The Canadian Notes consist of US$650 million principal amount with a 4.25% coupon and US$550 million principal amount with a 4.60% coupon, maturing on March 20, 2033 and November 20, 2035, respectively. The U.S. Notes consist of US$500 million principal amount at a 4.65% coupon and US$500 million principal amount at a 5.40% coupon, maturing on March 20, 2031 and March 20, 2036, respectively. The offerings are expected to close on November 20, 2025, subject to customary closing conditions.

Cenovus intends to use the net proceeds from the offering to fund the repayment of $750 million in aggregate principal amount of its 3.60% senior notes due 2027 and $373 million aggregate principal amount of its 4.25% senior notes due 2027 and to finance the repayment of MEG Energy Corp.'s aggregate principal amount of senior notes. for US$600 million due 2029 with a yield of 5.875% and for general purposes. corporate purposes.

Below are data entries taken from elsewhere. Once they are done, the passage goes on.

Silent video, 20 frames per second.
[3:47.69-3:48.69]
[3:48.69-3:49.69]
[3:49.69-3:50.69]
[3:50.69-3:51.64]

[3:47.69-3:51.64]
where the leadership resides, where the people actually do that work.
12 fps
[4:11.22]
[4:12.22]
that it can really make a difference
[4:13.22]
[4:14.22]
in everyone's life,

The notes are being offered through a syndicate of dealers led by CIBC Capital Markets, JP Morgan Securities LLC., TD Securities Inc., Goldman Sachs & Co. LLC and Mizuho Securities USA LLC.

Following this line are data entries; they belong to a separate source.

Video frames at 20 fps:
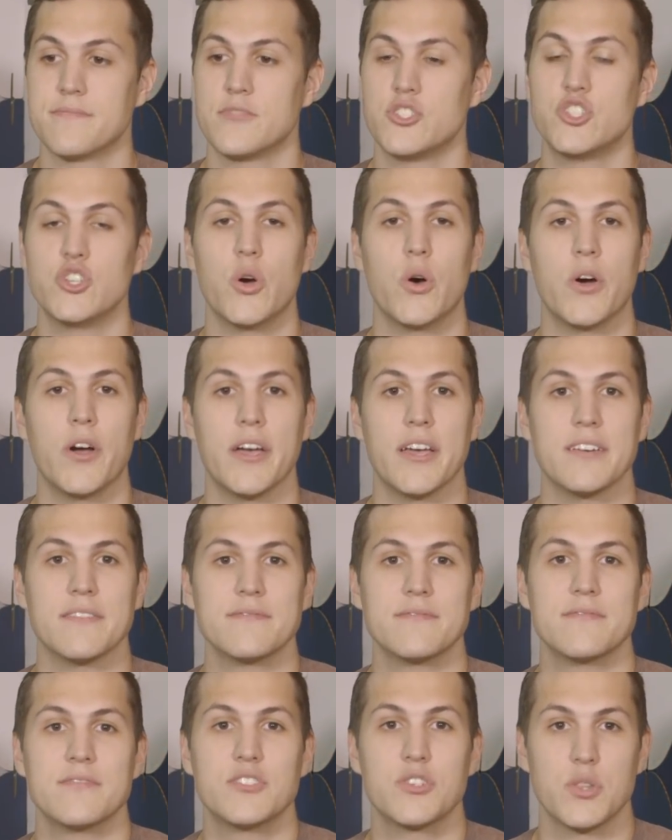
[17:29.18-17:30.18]
Joy
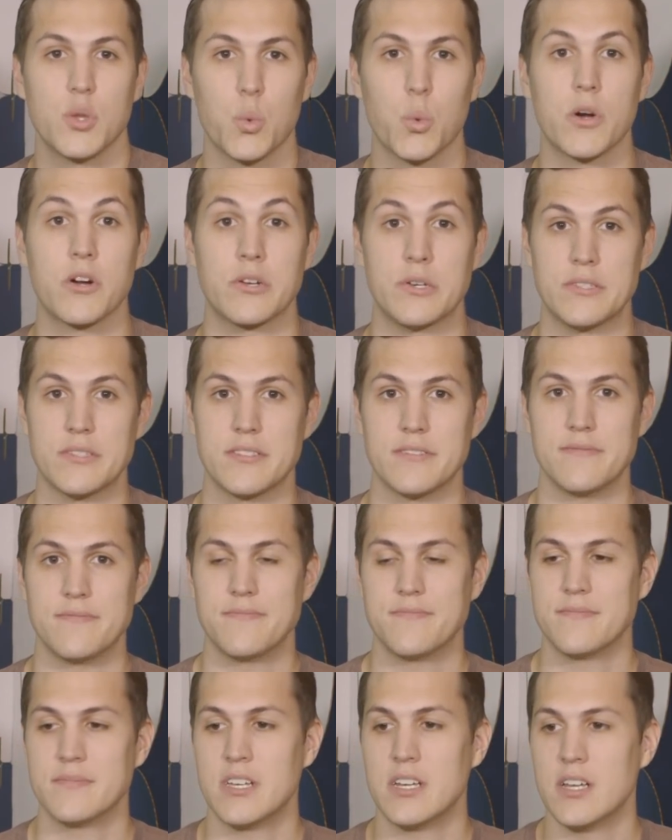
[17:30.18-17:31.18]
to the world.
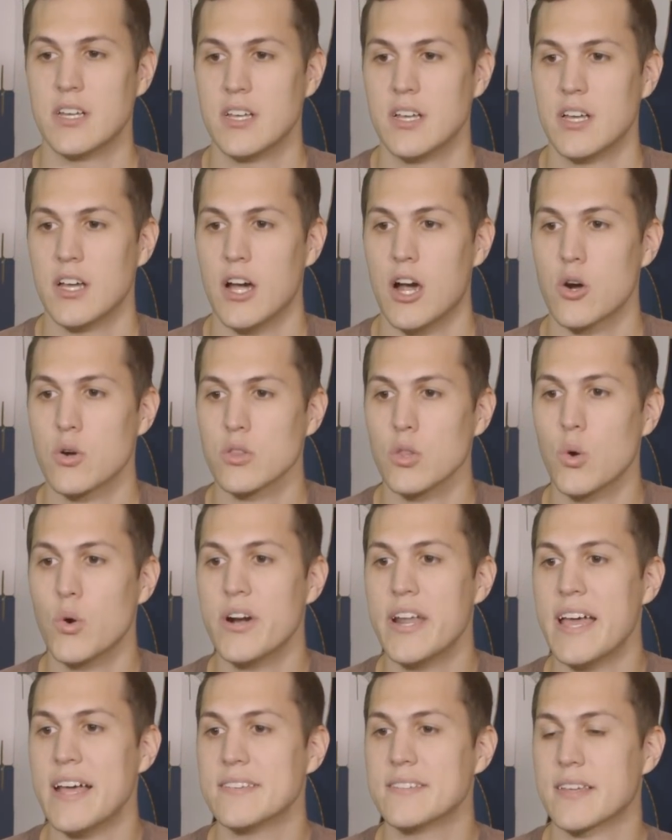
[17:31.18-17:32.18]
Our
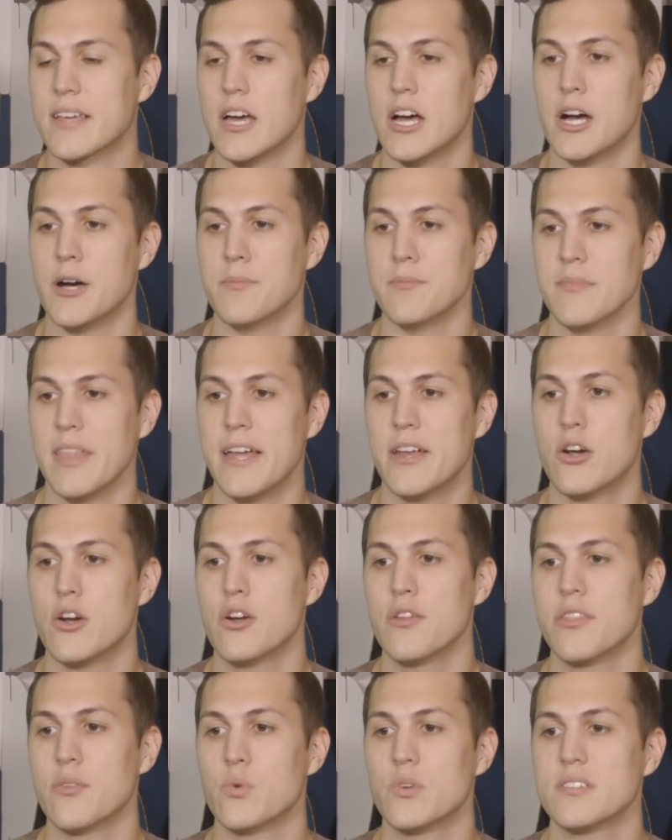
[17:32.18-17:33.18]
Lord has come. Let
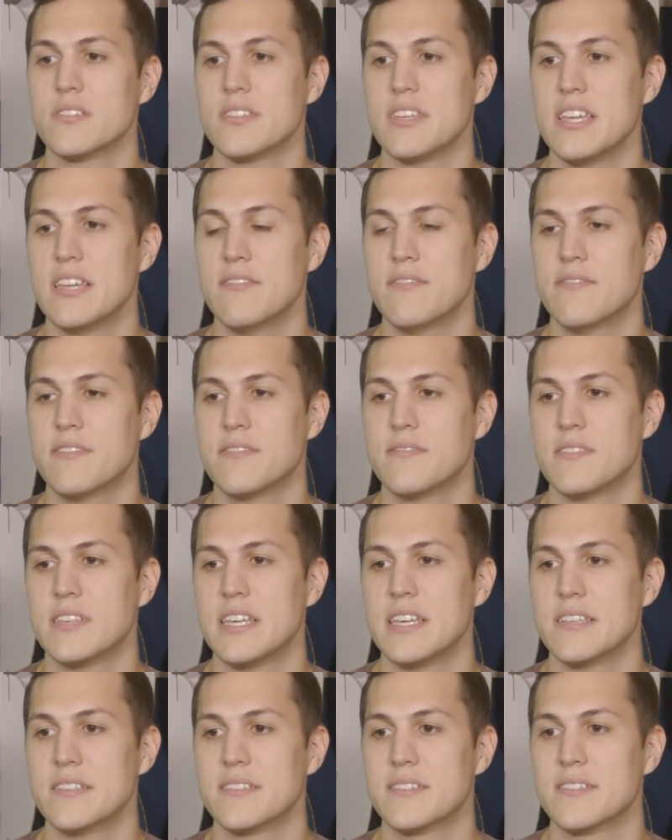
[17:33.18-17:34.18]
earth receive
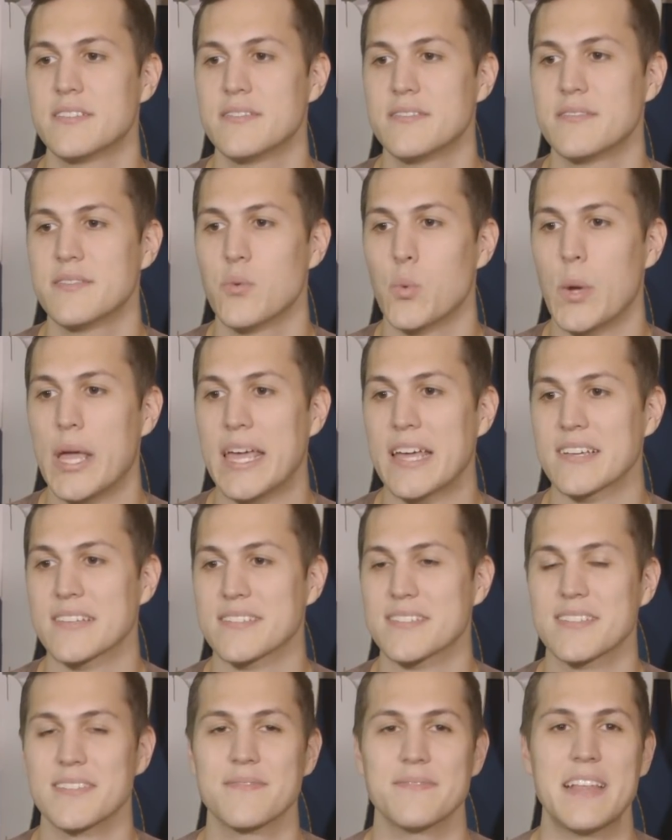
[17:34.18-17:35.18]
his
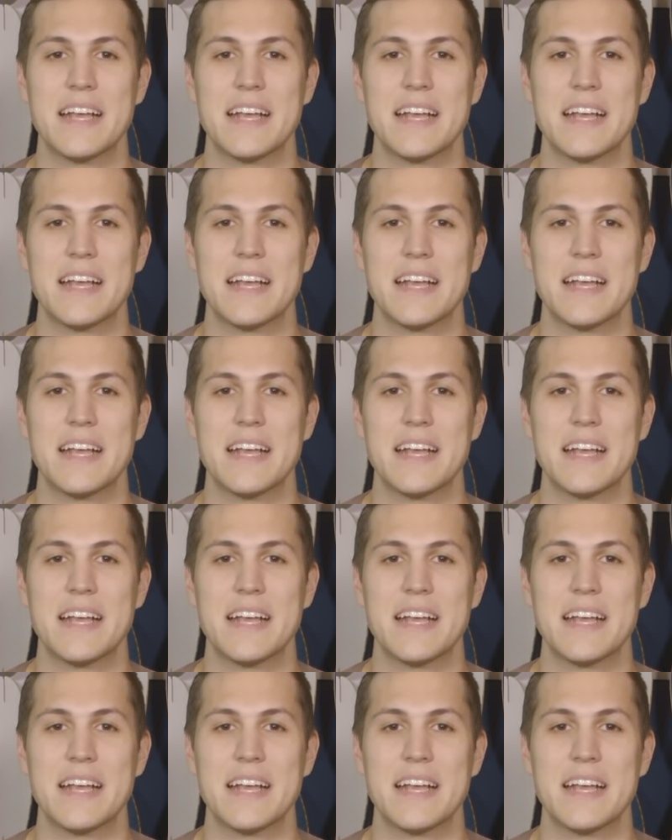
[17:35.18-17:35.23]
wings.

The Canadian Notes are being offered in all provinces and territories of Canada as a supplement to Cenovus' short form base prospectus dated November 3, 2023. in Canada and the United States, as well as in certain Canadian provinces, on a private placement basis pursuant to an offering memorandum.

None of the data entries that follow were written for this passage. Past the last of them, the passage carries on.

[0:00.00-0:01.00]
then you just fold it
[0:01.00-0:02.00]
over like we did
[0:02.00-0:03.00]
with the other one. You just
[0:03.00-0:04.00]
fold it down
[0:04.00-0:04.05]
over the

Access to the prospectus, base prospectus and any amendments thereto relating to the Canadian Notes is provided in accordance with Canadian securities laws regarding procedures for making available the prospectus supplement, base prospectus and any amendments. The base prospectus and prospectus supplement will be available (within two business days from the date hereof) on Cenovus' SEDAR+ profile at: www.sedarplus.ca. An electronic or paper copy of the prospectus supplement (upon filing), the base prospectus and any amendments thereto may be obtained free of charge from CIBC Capital Markets by telephone at 416-594-8515 or by email at: [email protected] and from JP Morgan Securities Canada Inc. by phone: 403-532-2126 and from TD Securities Inc. by phone: 416-982-2243 or email: [email protected]by providing the contact person with an email address or address, as appropriate. The base prospectus and prospectus supplement, including the documents incorporated by reference, contain important and detailed information about Cenovus and the Canadian Notes offering. Prospective investors should read the base shelf prospectus and the prospectus supplement (upon filing) before making an investment decision with respect to Canadian bonds.

Cenovus has filed with the Securities and Exchange Commission (SEC) a registration statement (including a prospectus) and a prospectus supplement for the U.S. notes to which this press release relates. Before investing in the U.S. Notes, you should read the prospectus in this registration statement, the prospectus supplement and the other documents that Cenovus has filed with the SEC for more complete information about Cenovus and the offering of the U.S. Notes. You can obtain these documents free of charge by visiting EDGAR on the SEC website at: sec.gov. Alternatively, Cenovus, any underwriter or any dealer participating in the U.S. bond offering will arrange for the prospectus and prospectus supplement to be sent to you if you request one by calling JP Morgan Securities LLC at 212-834-4533, CIBC Capital Markets toll-free at 800-282-0822, Goldman Sachs & Co. LLC toll-free at 866-471-2526 or Mizuho Securities USA LLC toll-free at 866-271-7403.

This press release does not constitute an offer to sell or the solicitation of any offer to buy, and there will be no sale of these securities in any province, state or jurisdiction in which such offer, solicitation or sale would be unlawful prior to registration or qualification under the securities laws of any such province, state or jurisdiction.

Advisory

Forward-Looking Information
This press release contains certain forward-looking statements and forward-looking information (collectively, “forward-looking information”) within the meaning of applicable securities laws, including the United States Private Securities Litigation Reform Act of 1995, about Cenovus's current expectations, estimates and projections regarding the future of the company, which are based on certain assumptions made in light of experience and perceptions of historical trends. Although Cenovus believes that the expectations represented by such forward-looking information are reasonable, there can be no assurance that such expectations will prove to be correct.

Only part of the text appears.